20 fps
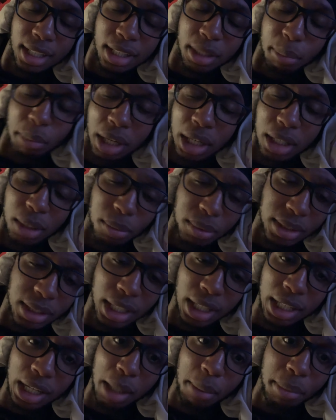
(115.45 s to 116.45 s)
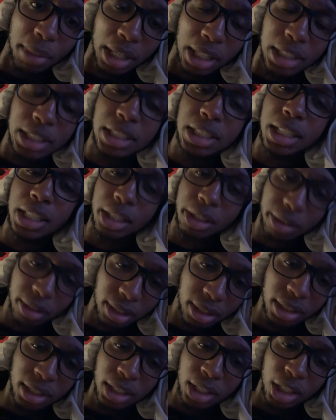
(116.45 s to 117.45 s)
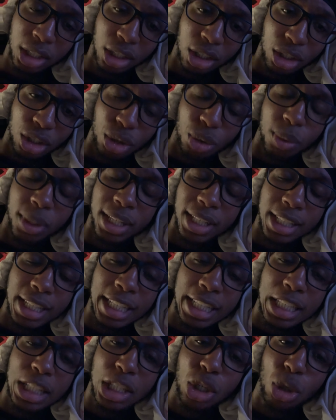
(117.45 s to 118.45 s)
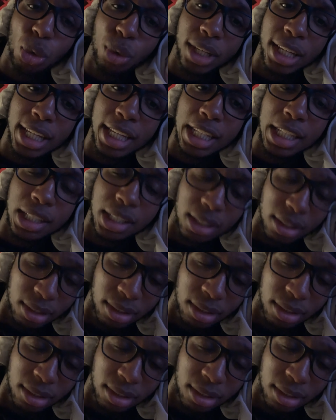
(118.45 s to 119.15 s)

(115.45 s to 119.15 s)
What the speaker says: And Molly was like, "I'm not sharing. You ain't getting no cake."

════════════════════

Problem details:
From the line containing "(118.45 s to 119.15 s)" down to the final line of the records above, copy everything exactly and include nothing else.

Your response:
(118.45 s to 119.15 s)

(115.45 s to 119.15 s)
What the speaker says: And Molly was like, "I'm not sharing. You ain't getting no cake."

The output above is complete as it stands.